What was bothering (烦恼) me was whether or not I would know the answers. In the age of the smartphone, this may seem like a silly worry. The answers to almost everything would be just one Google away.
Still, I struggled with how I was going to prepare to become an all-knowing mother. Then one day, it struck me: I didn't need to have all the answers. What a great example I could set if I let my daughter know that I, too, was still learning. And I realized how much more I could learn if I took another look at things I thought I already knew the answer to with the curiosity of a child. My little girl's mind is a beginner's mind— curious, open to new ideas, eager to learn, and not based on knowledge that already exists. I decided that I would deal with her questions with a beginner's mind, too.

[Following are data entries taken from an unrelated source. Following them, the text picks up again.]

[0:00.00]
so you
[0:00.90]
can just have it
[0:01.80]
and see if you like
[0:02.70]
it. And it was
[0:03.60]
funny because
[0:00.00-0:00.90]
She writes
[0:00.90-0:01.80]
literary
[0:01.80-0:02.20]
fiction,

Once I decided to become more curious, I started noticing that curiosity was becoming more important in the workplace, too. It seems that leaders don't need to have all the answers, but they do need to be curious.

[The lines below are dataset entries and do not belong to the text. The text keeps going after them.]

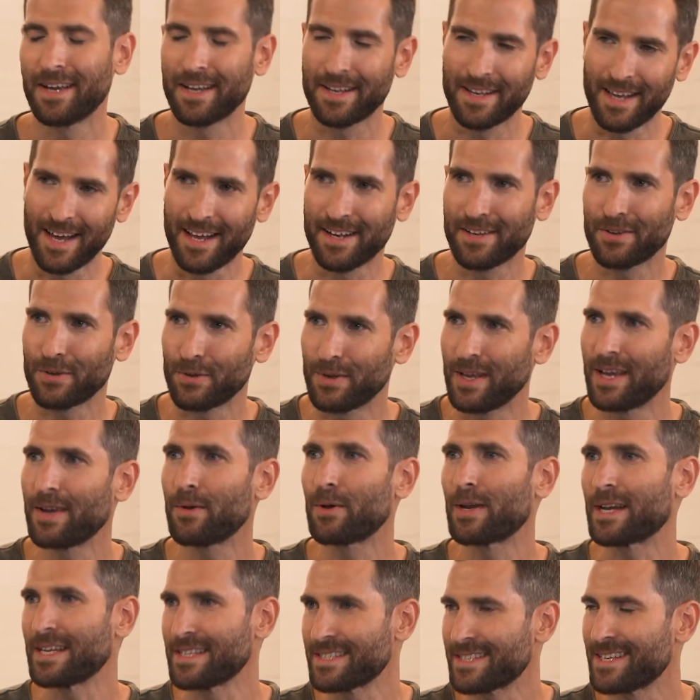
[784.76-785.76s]
Dan, today
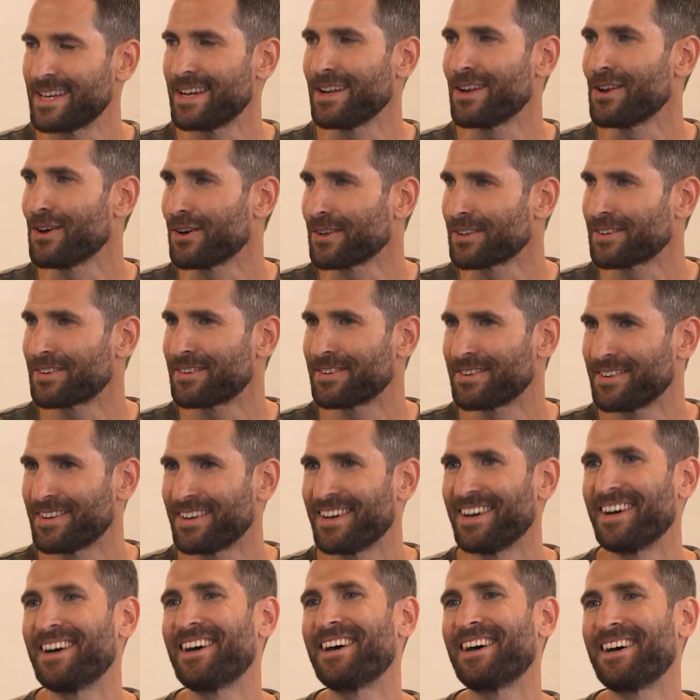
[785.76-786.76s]
we can say a lot.
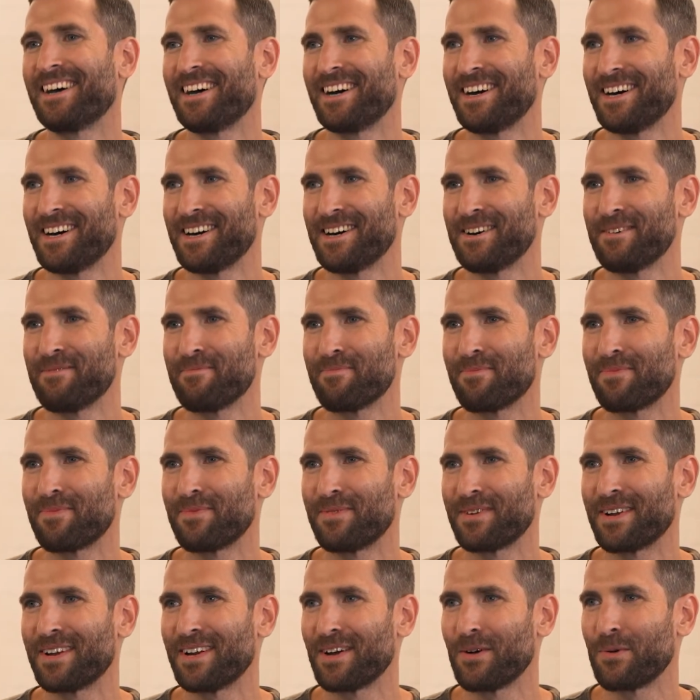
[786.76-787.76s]

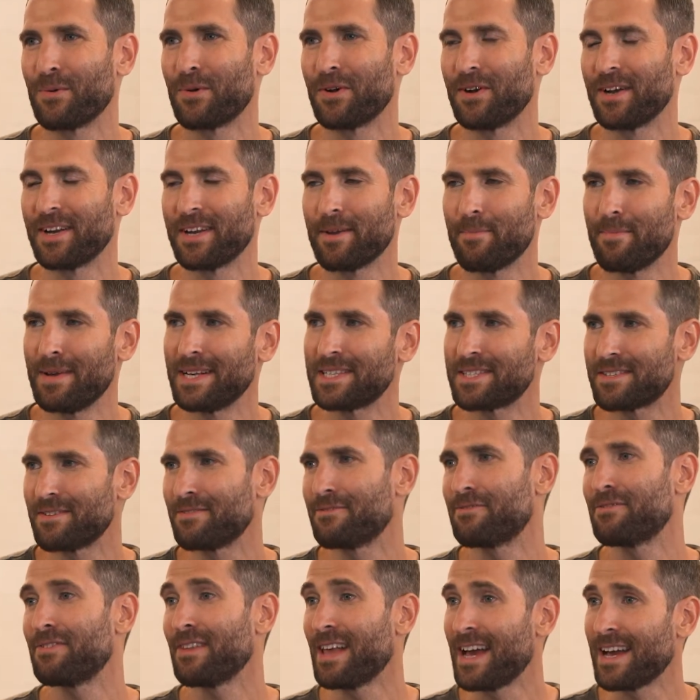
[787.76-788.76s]
We're in the midst of
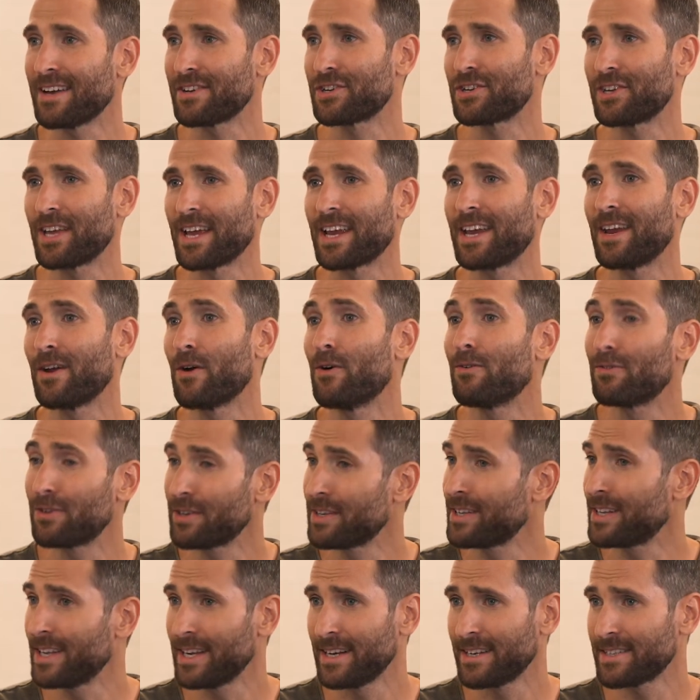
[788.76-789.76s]
Flash taking over
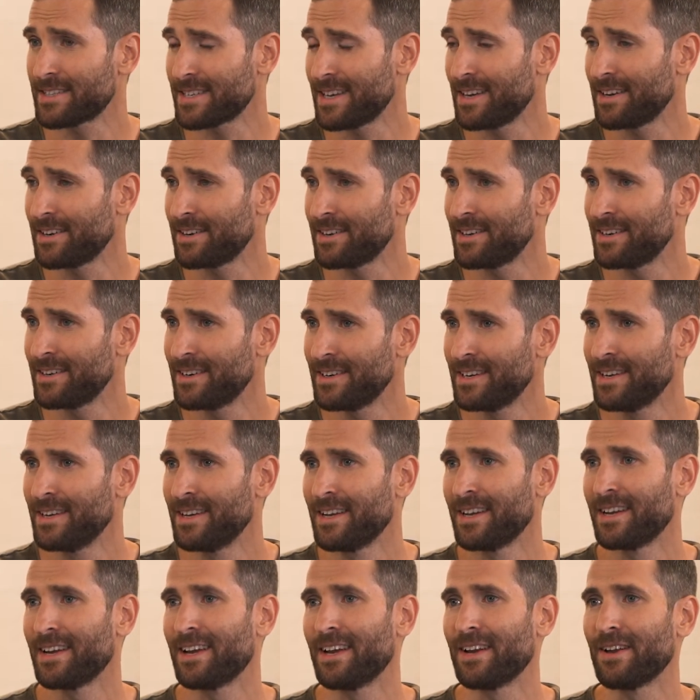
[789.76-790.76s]
the data center,
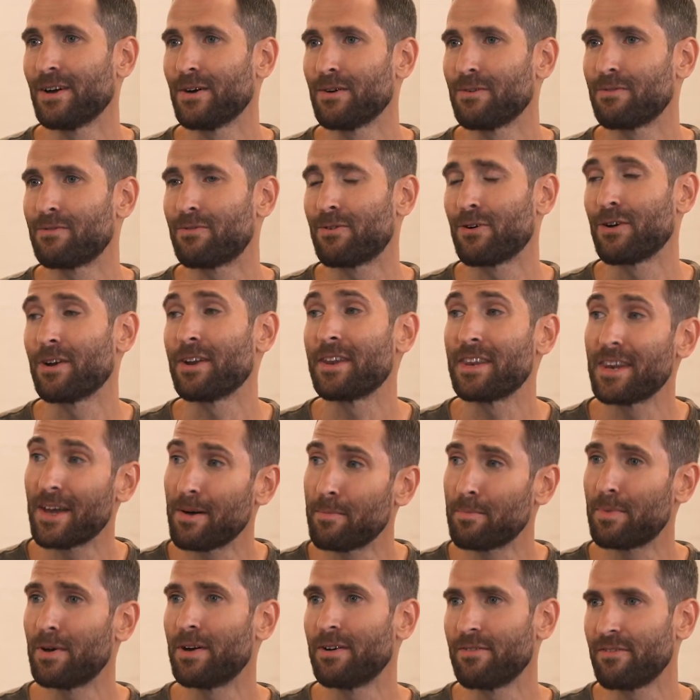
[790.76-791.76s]
for a
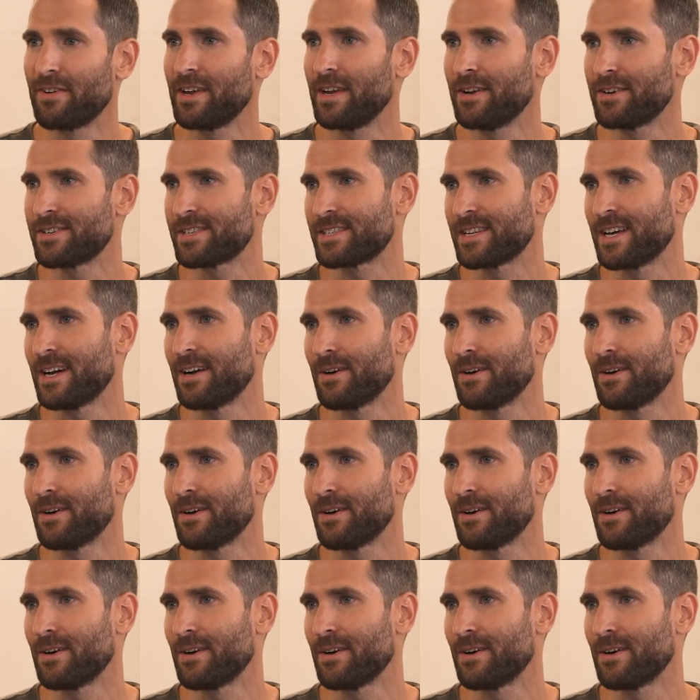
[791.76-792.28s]
number of years now.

Curious about curiosity, I searched for answers and found Albert Einstein's famous words, "I have no special talent. I am only passionately (热情地) curious." We might quibble over the view that Einstein had no special talent, but there is one thing for certain—he wouldn't have solved the puzzles of the universe without his passionate curiosity. Then I came across another Einstein quote, "The important thing is not to stop questioning. Curiosity has its own reason or existence."